One image in particular sticks in my mind. In a Norwegian language class, my teacher illustrated the meaning of the word matpakke -- ''packed lunch'' -- by reaching into her backpack and pulling out a hero sandwich wrapped in wax paper. It was her lunch. She held it up for all to see.”

The shivering masses over there could obviously use some good old fashioned American politics. Tax cuts for the wealthy. Privatization, and letting the magic of the marketplace turn desolate cities like Oslo into wealthy, happy cities like New Orleans.

But such things are a bit too much to hope for, in the face of the incredible communistic propaganda machine that carefully places chips in the heads of those readers in the Oslo public library and even in the few, the very few, who get to see the wonders of American capitalism. How else to explain the facts reported in today’s Guardian?

“Kjell Magne Bondevik's centre-right coalition government, which campaigned on promises of tax cuts, was beaten by a leftwing opposition bloc.
Mr Bondevik made his announcement after a count of more than 99% of the vote showed Jens Stoltenberg's Red-Green three-party alliance had gained 87 seats in the 169-seat assembly.
The opposition bloc won the vote on its promises to spend more of the oil-rich country's money on its already generous welfare system. Offshore oil platforms have made it the world's third-largest oil exporter, after Saudi Arabia and Russia.”

The pauvre Norwegians, addled no doubt by the national addiction to heroine, got the tax argument backasswards. Taxing the wealthy, as Grover Norquist has conclusively demonstrated, is morally on par with killing Jews in Auschwitz.

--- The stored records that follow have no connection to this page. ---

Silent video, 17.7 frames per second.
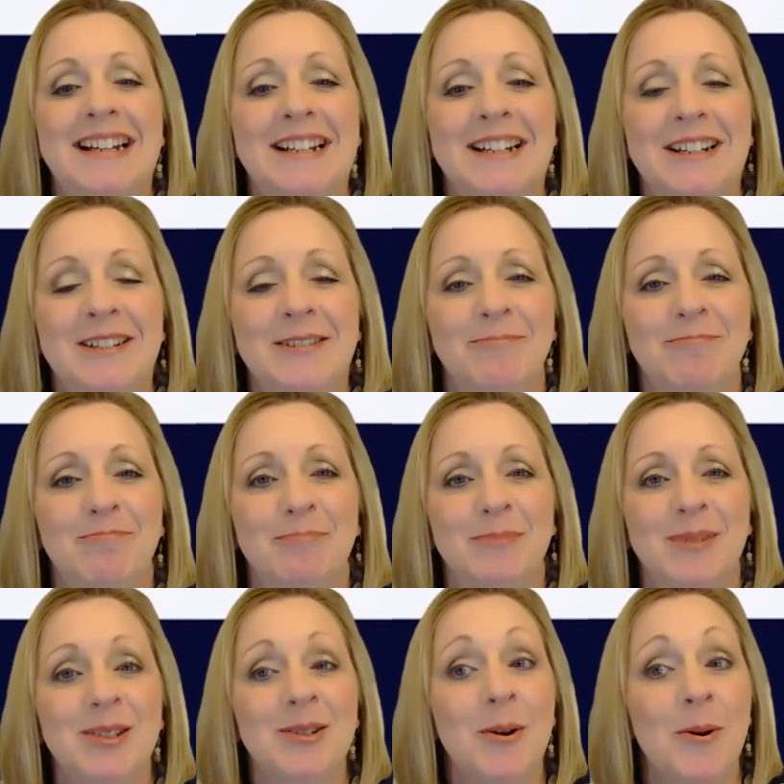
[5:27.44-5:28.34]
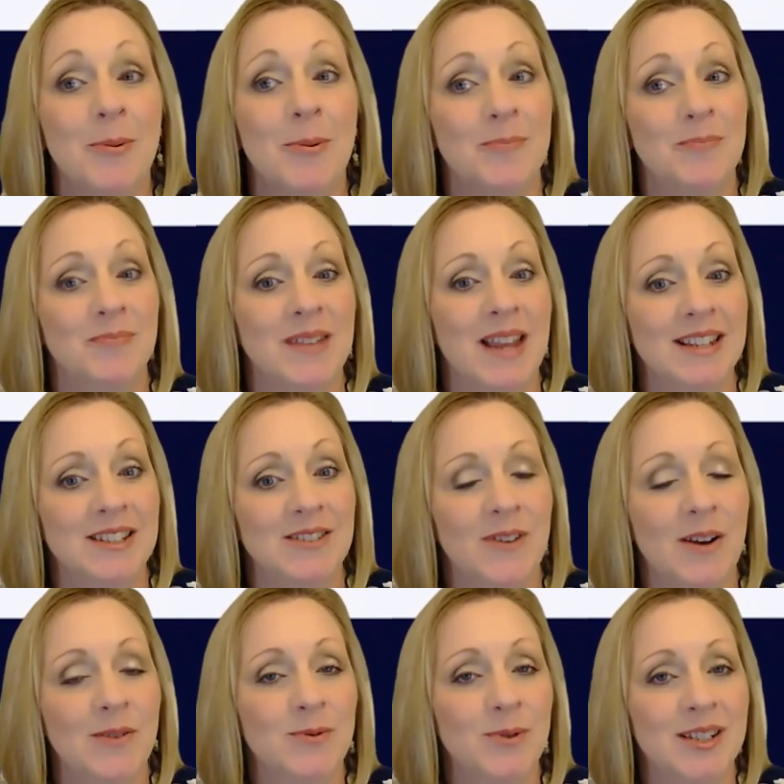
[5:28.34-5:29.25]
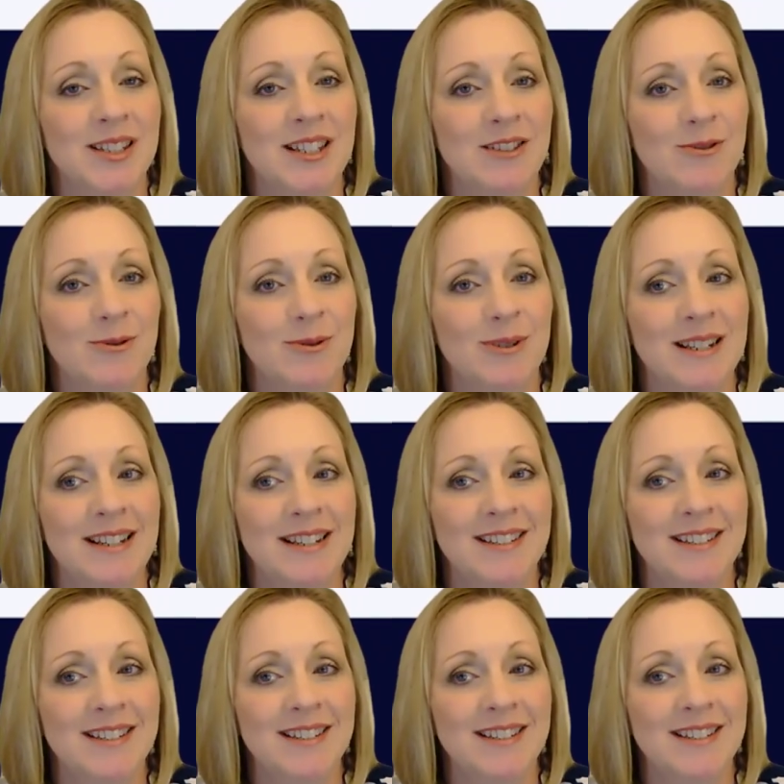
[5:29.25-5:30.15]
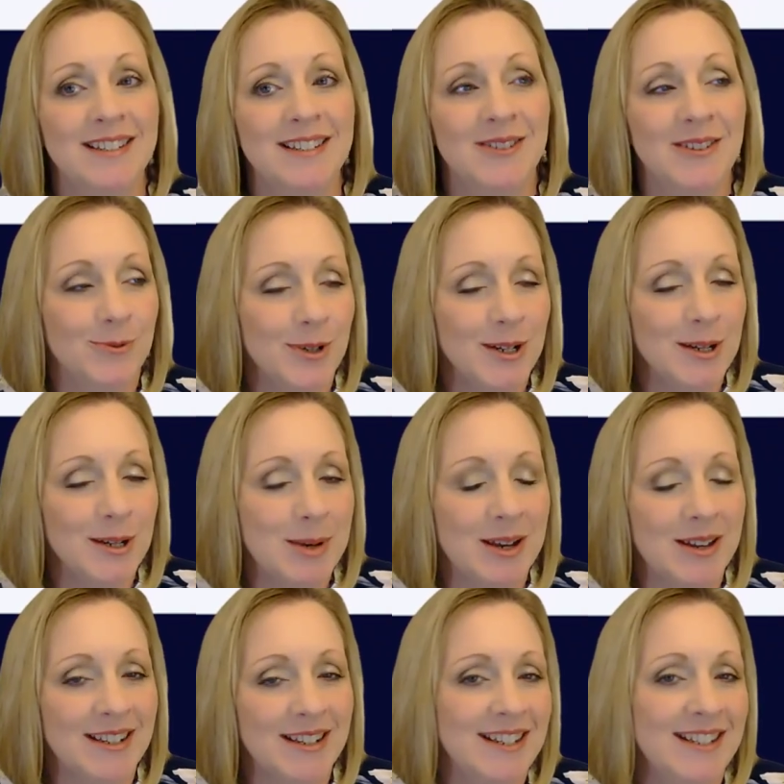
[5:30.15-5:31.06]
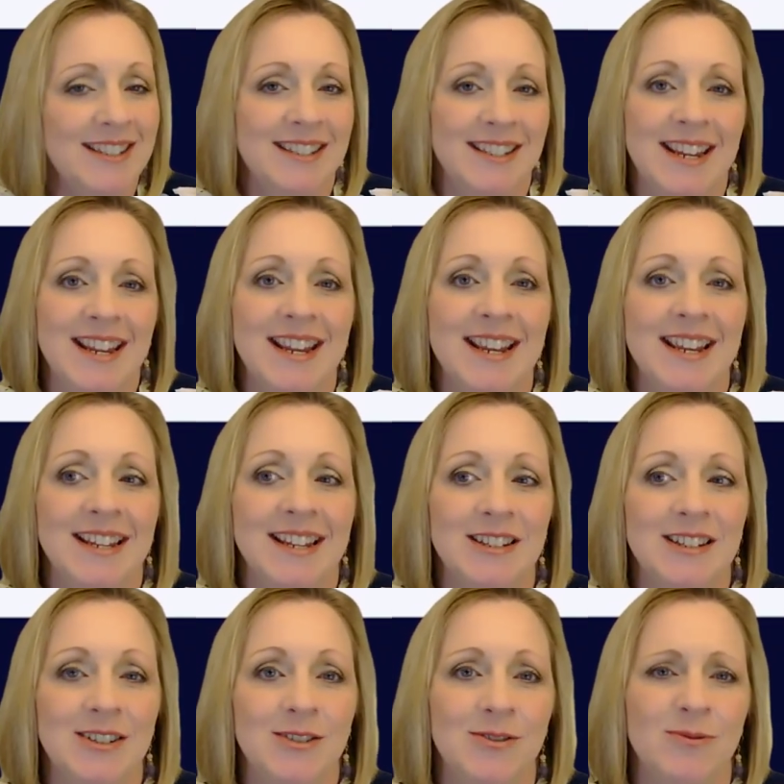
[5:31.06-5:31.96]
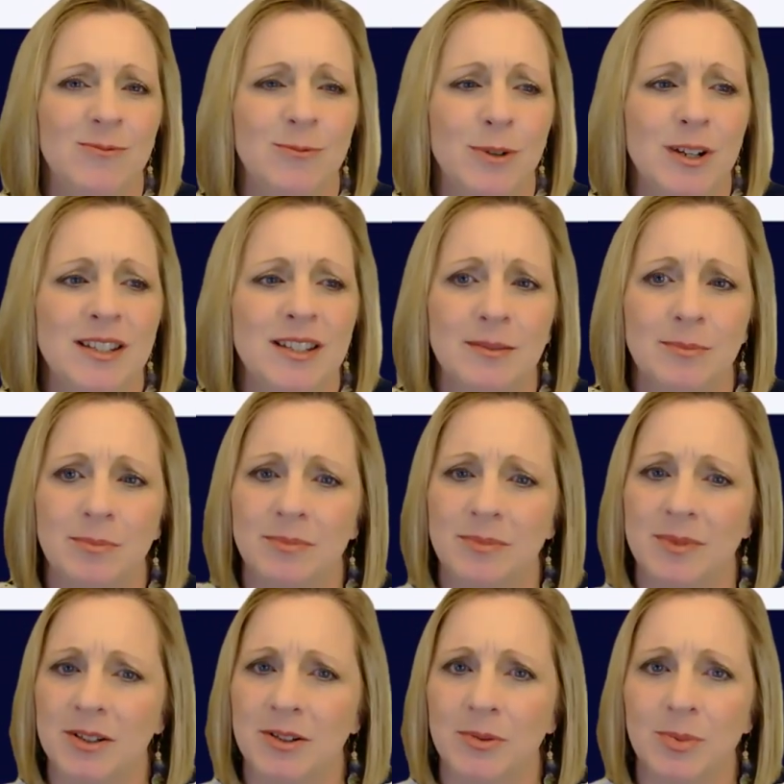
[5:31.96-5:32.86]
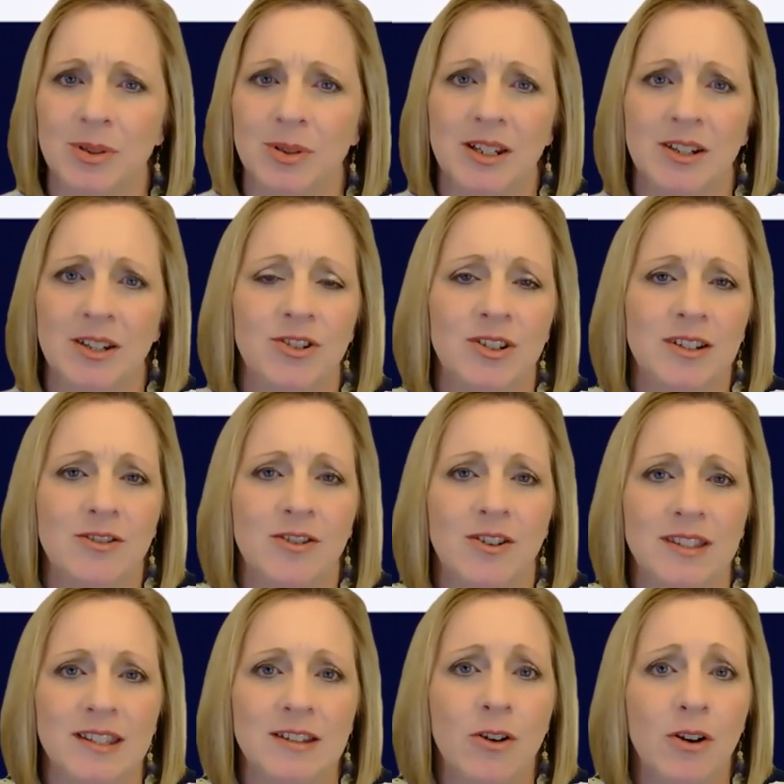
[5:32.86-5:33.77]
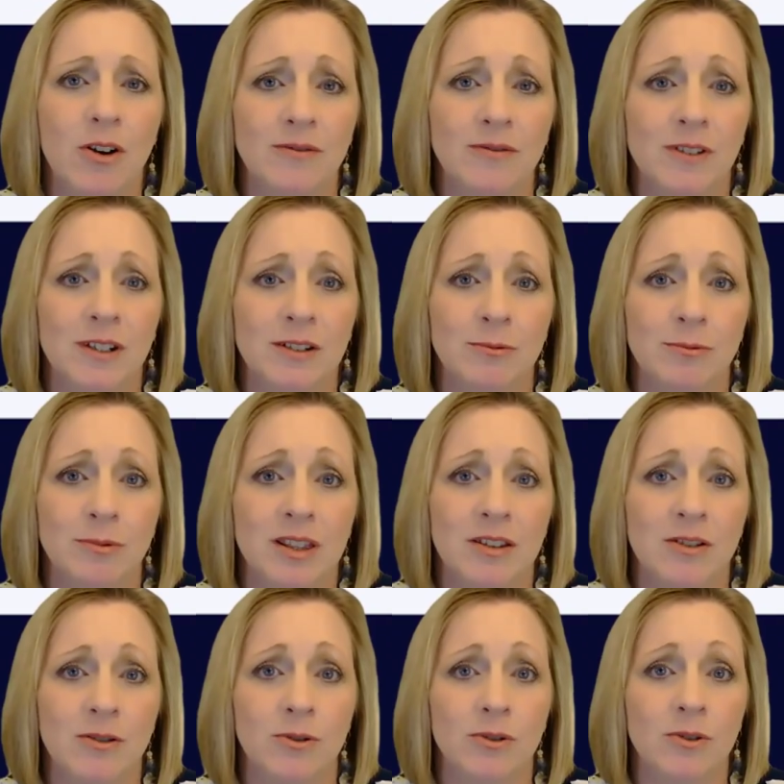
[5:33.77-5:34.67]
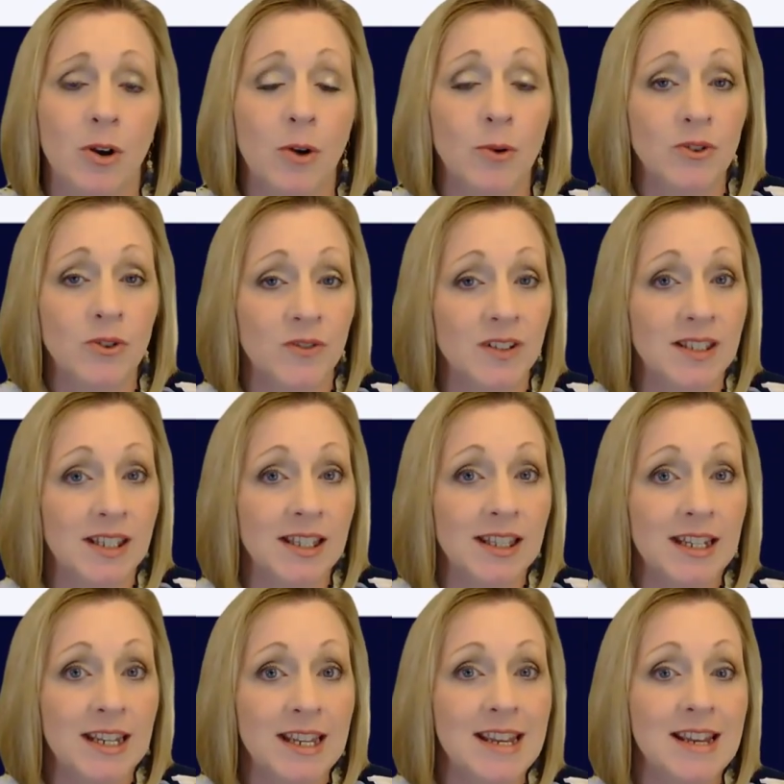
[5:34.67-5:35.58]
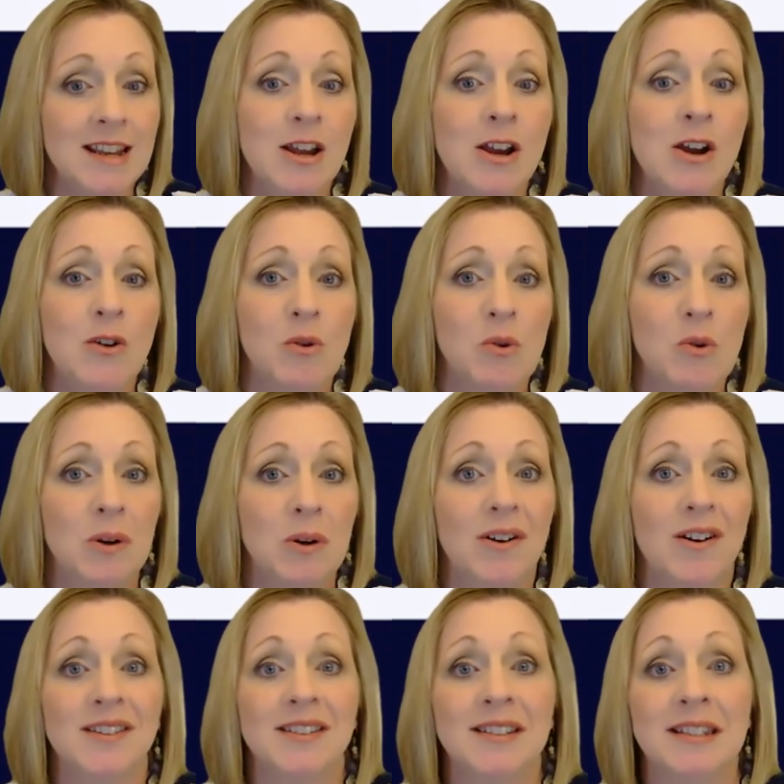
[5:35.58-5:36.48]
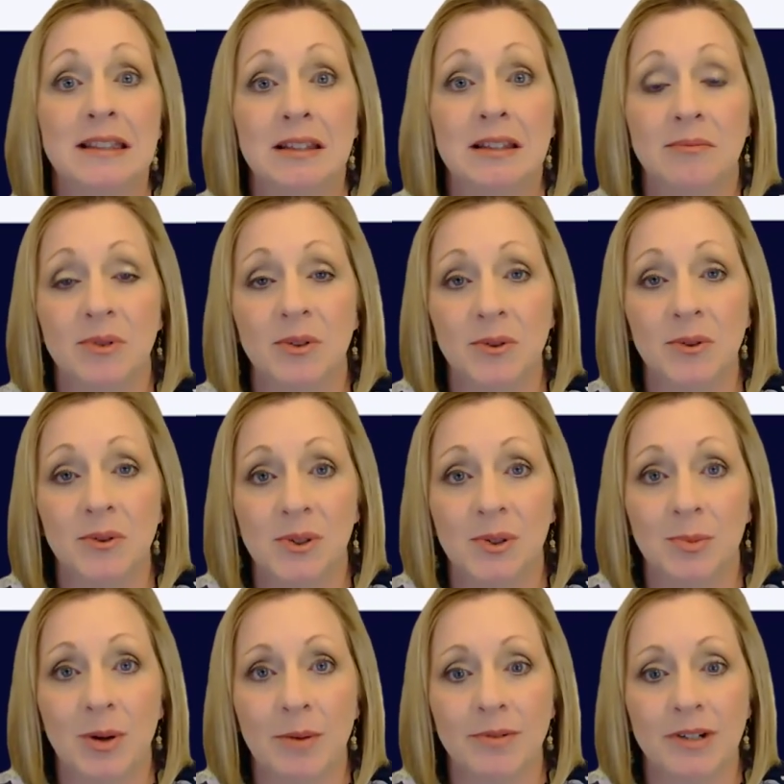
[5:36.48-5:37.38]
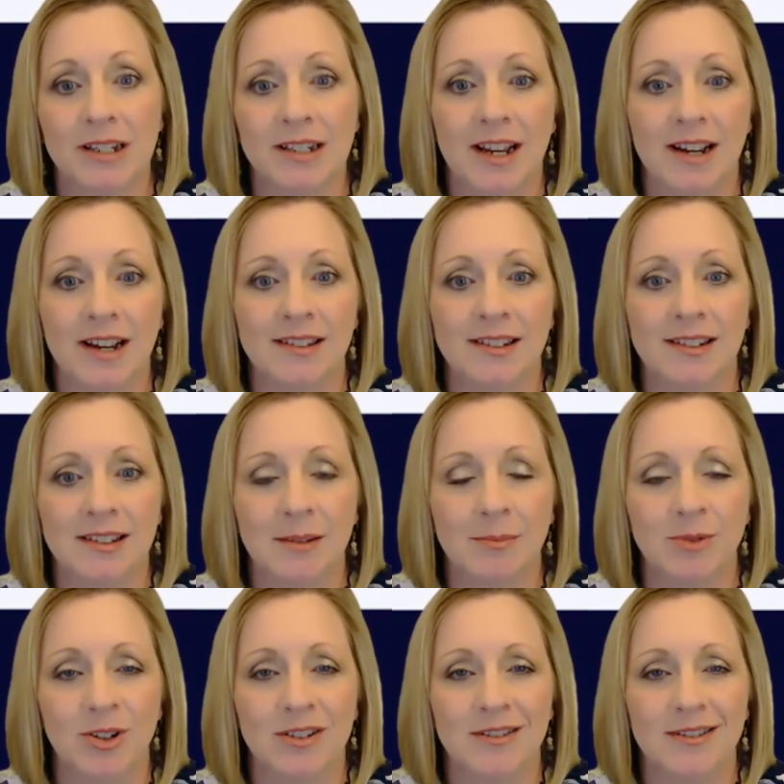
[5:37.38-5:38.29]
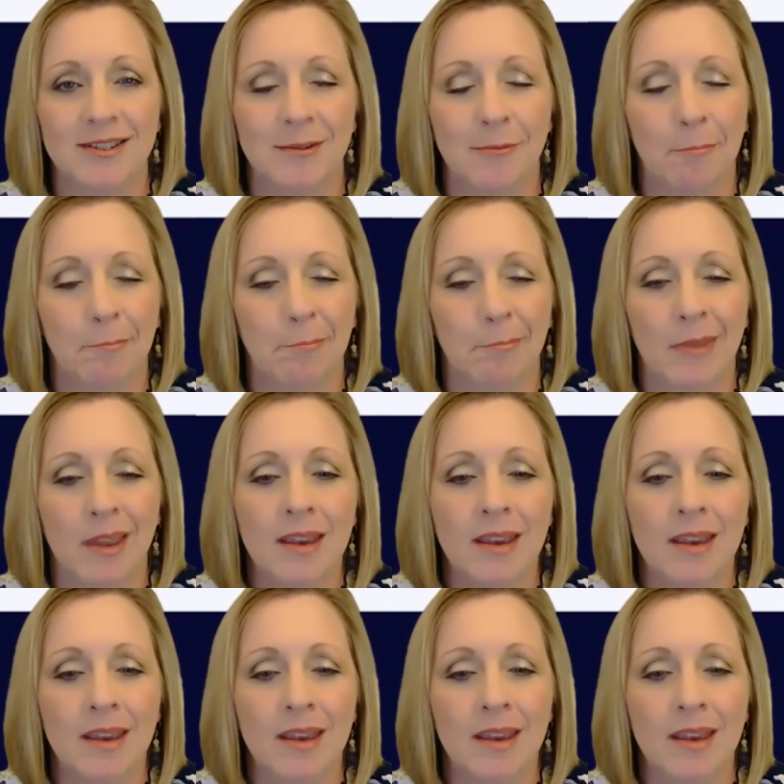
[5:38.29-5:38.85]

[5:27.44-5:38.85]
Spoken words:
So as a 501(c)(3), you don't have to worry about it, and you risk, potentially causing conflict with your host facility or causing them to lose their property tax exemptions.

Thus, one would think that the humanitarian strain in the Norwegian heart would have been touched by the government’s attempt to make up for this black mark in Norwegian history. But no!

“Much of the election debate focused on how to use the oil income, and Mr Bondevik's campaign was hurt by claims that his tax cuts had only helped the rich.”

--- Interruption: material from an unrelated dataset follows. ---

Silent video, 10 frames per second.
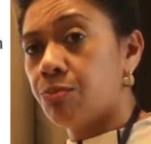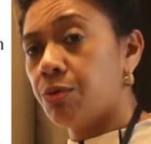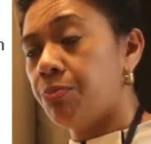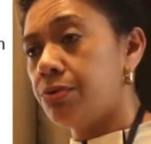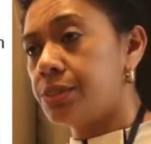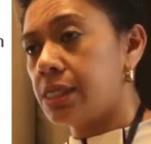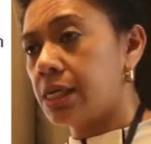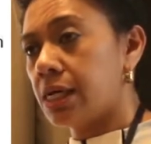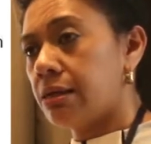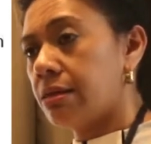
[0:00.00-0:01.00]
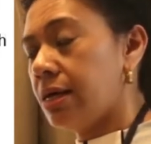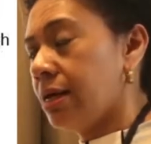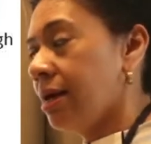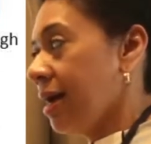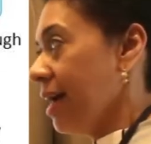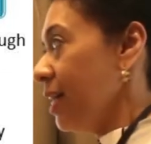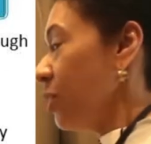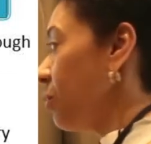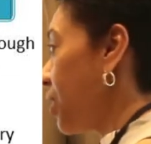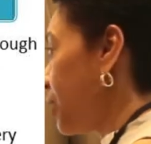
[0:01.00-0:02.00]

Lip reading: proposing. And with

A black day indeed. We hope Mr. Bawer is brave enough to remain at his post and report on the further sinking of Norway into the sea of poverty. His blog hasn't emanated any signals of distress, but we have hopes that the Times will kindly lend him a forum to explain how, now, Norway is economically lower than Upper Volta.

4 comments:

Anonymous said...

My brother, a hard core libertarian who yet somehow strongly supports the vacuum-in-chief, just got back from Stockholm and Helsinki. Admittedly, this was a tourist's impression, but he mournfully stated that the energy in evil socialist Sweden was such that he could easily move there.

Anonymous said...

The other thing I can't figure out is when wasteful spending, profligacy if you will, was a conservative value. Most economists agree that the United States is heading for a crash (irresponsible people like me will be hurtin'for sure) Aren't restaurant-going, clubbing bohemians the "enemy"? People should be eating at their desks, working during lunch hour for "the company," not imbibing at restaurants or taking a siesta like the Spaniards do.:)

Roger Gathmann said...

Brian, I don't know if I can go along with a program that forbids imbibing at lunch. Surely this is the golden path to higher productivity! I can testify that imbibing at lunch has kept me from quitting many of the jobs that I eventually quit -- Q.E.D.

Anonymous said...

Can I forward your post to our Human Resources Department? Of course, I am already violating policy by posting at work, so :)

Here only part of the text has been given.